### Exercise instructions
Please retype the listing below word for word and exclude its images.

+---+

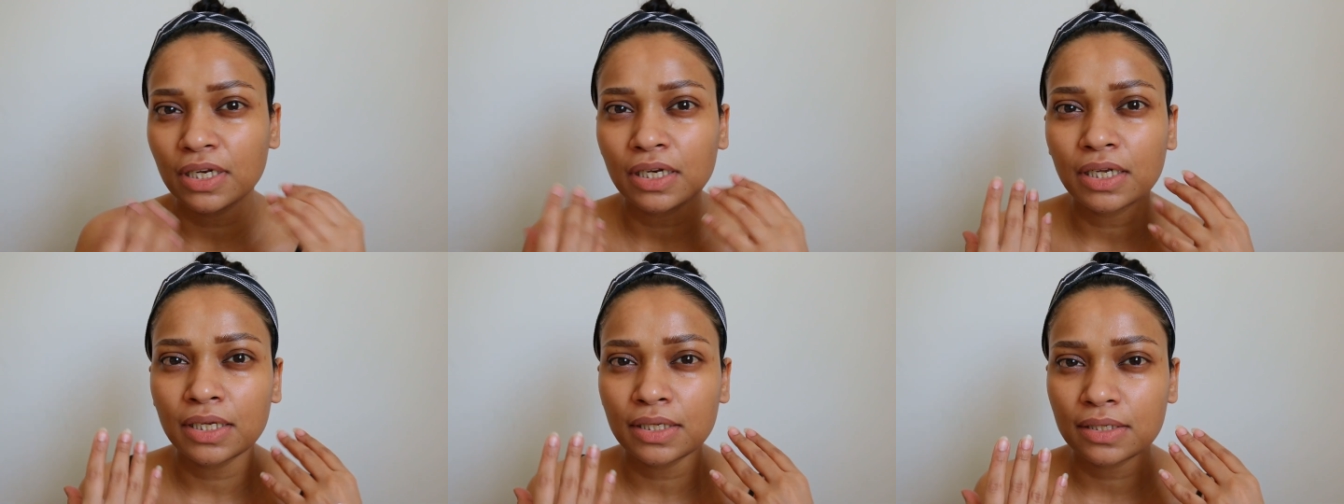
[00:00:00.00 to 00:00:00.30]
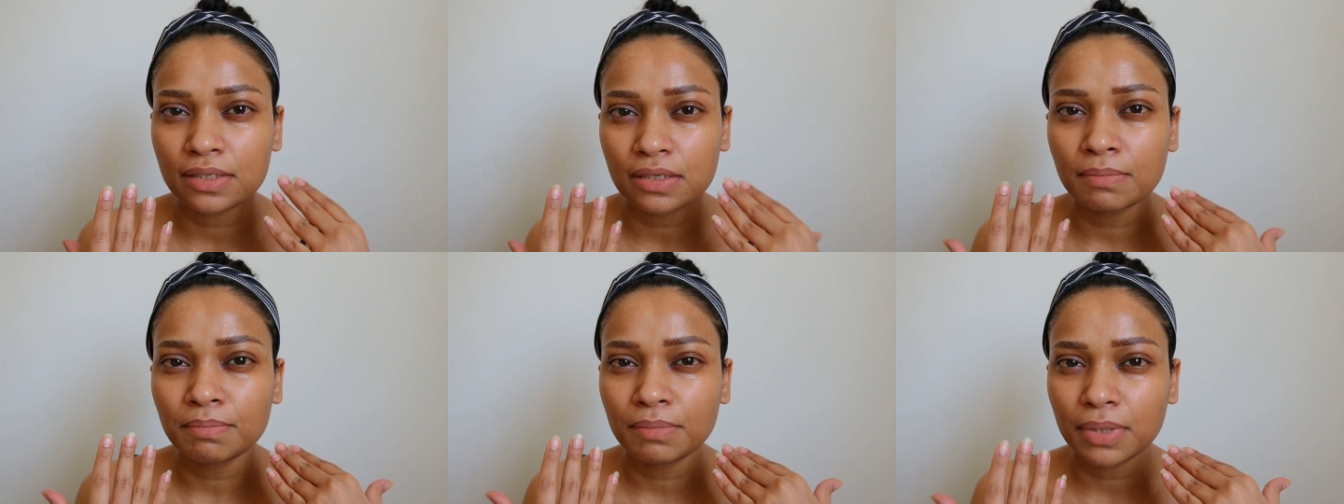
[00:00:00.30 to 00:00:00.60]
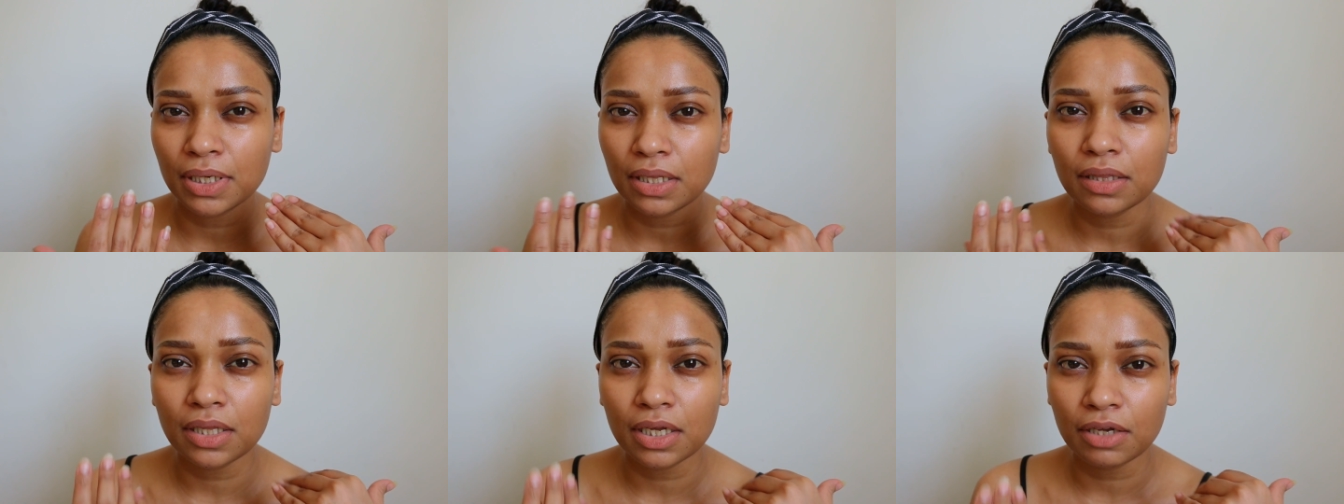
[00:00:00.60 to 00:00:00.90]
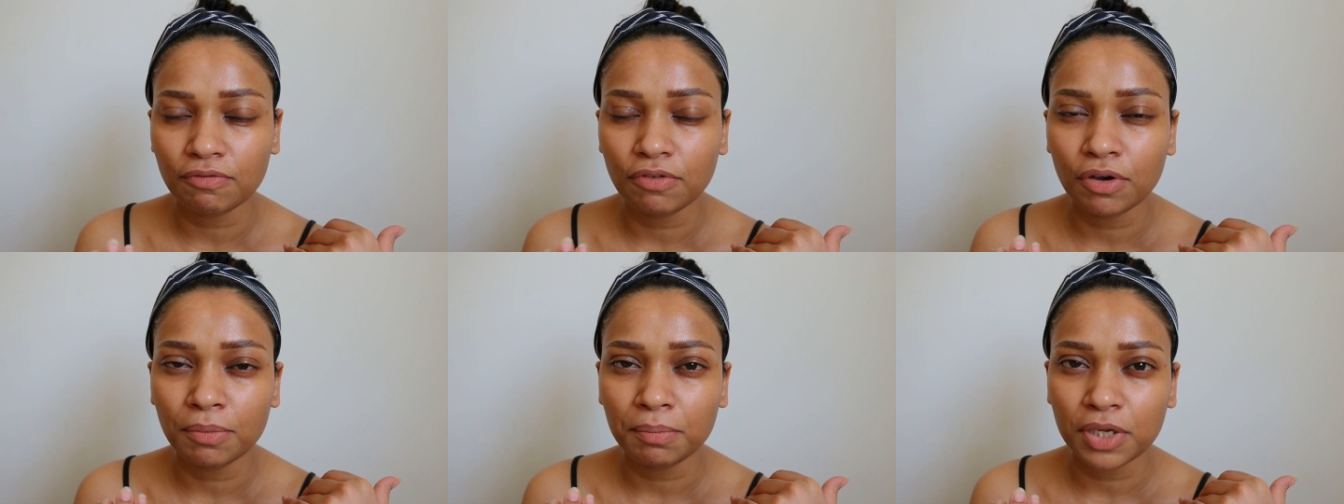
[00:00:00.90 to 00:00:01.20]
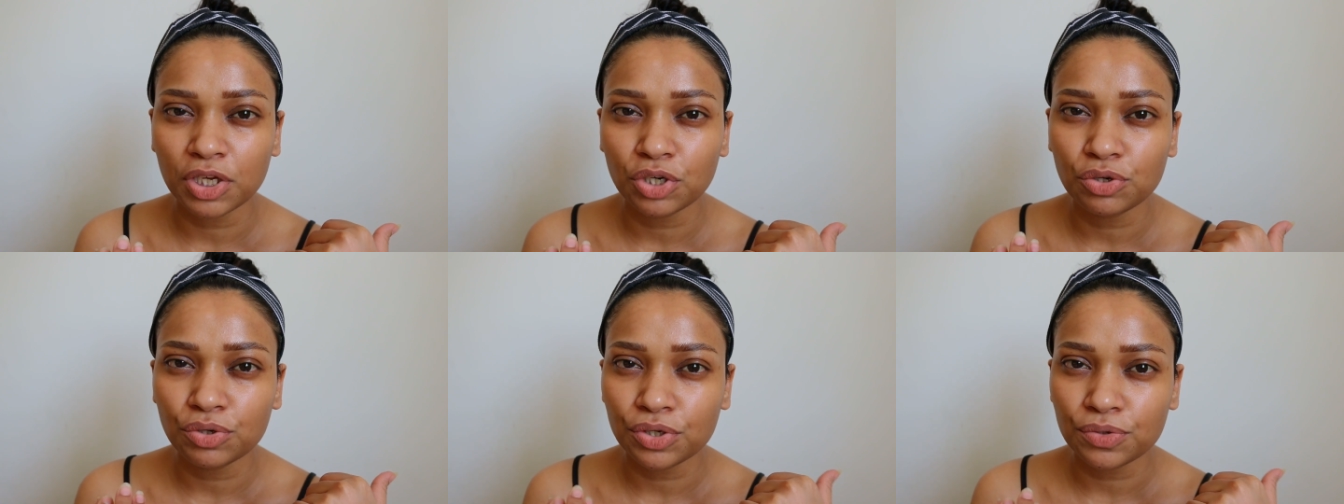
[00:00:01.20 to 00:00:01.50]
it's a bit thick for
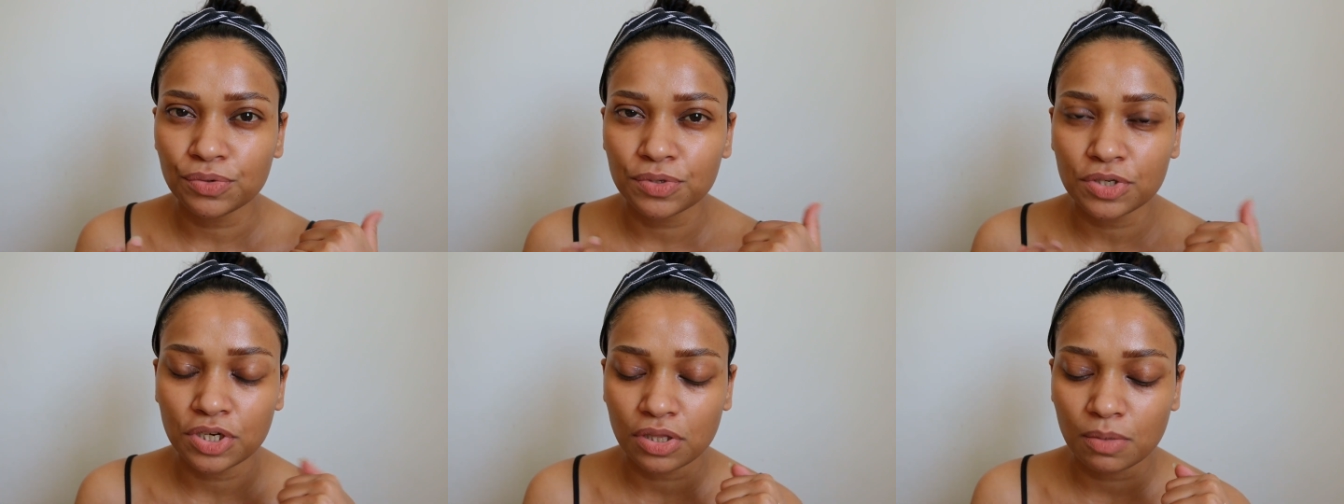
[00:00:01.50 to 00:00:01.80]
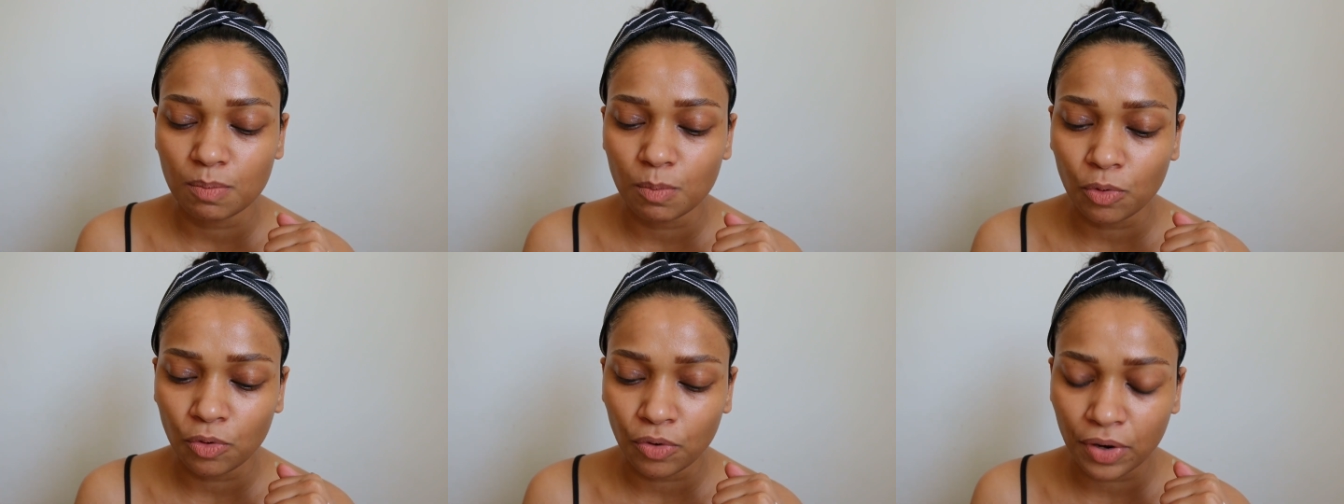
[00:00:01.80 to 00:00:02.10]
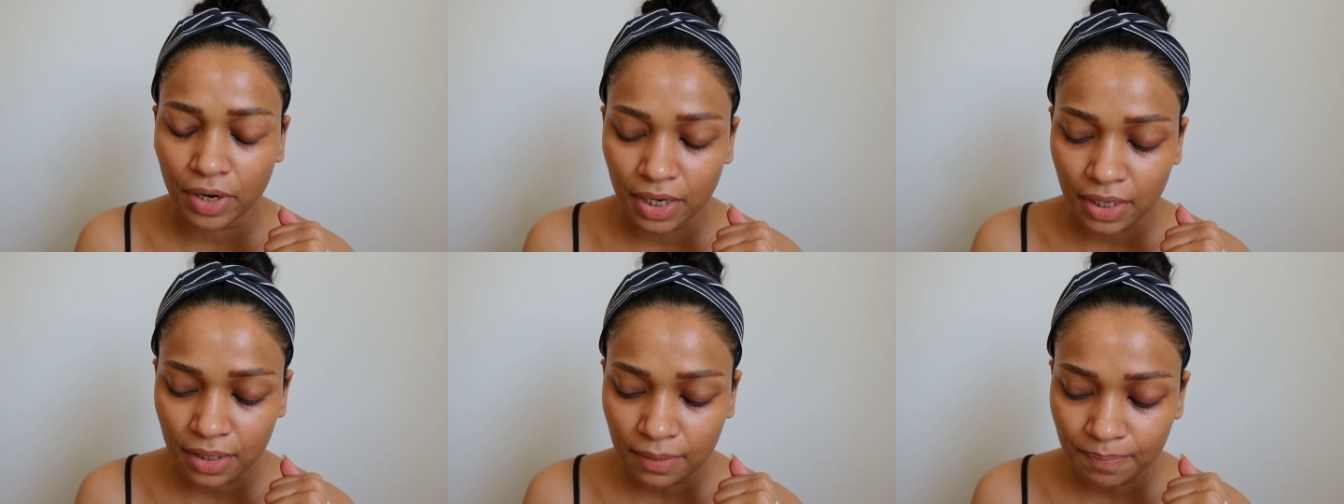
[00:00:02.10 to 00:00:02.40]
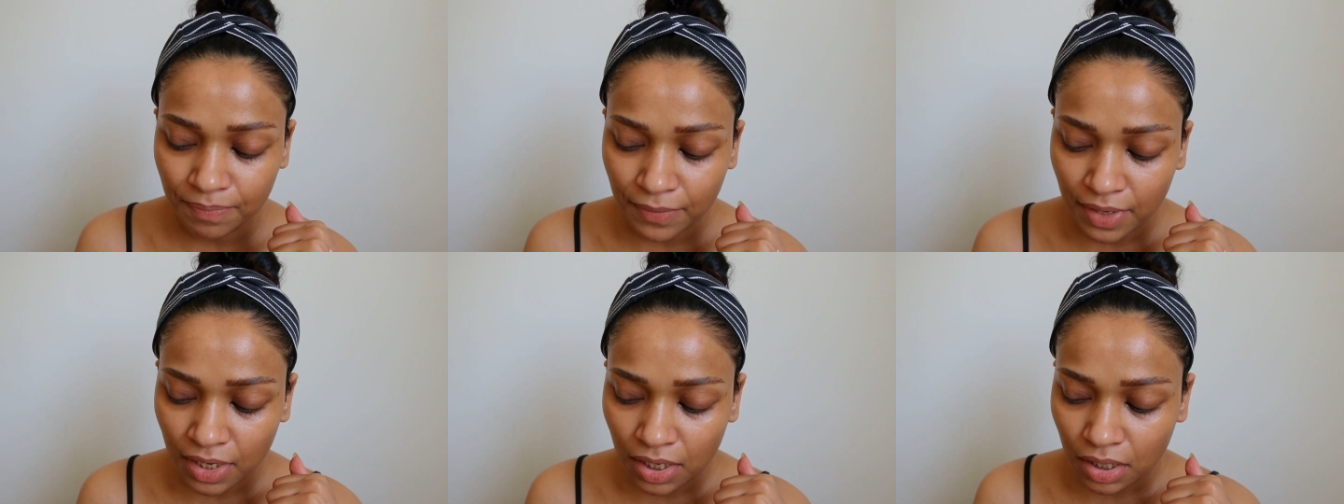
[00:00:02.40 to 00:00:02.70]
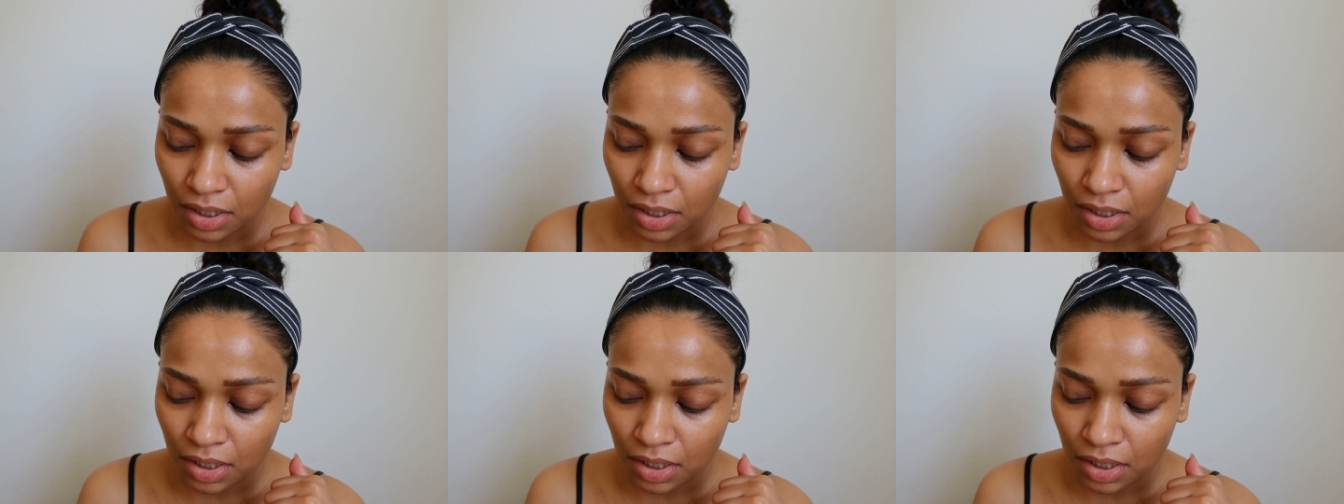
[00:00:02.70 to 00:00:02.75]
me to use it in the morning.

+---+

### Solution for this problem
[00:00:00.00 to 00:00:00.30]
[00:00:00.30 to 00:00:00.60]
[00:00:00.60 to 00:00:00.90]
[00:00:00.90 to 00:00:01.20]
[00:00:01.20 to 00:00:01.50]
it's a bit thick for
[00:00:01.50 to 00:00:01.80]
[00:00:01.80 to 00:00:02.10]
[00:00:02.10 to 00:00:02.40]
[00:00:02.40 to 00:00:02.70]
[00:00:02.70 to 00:00:02.75]
me to use it in the morning.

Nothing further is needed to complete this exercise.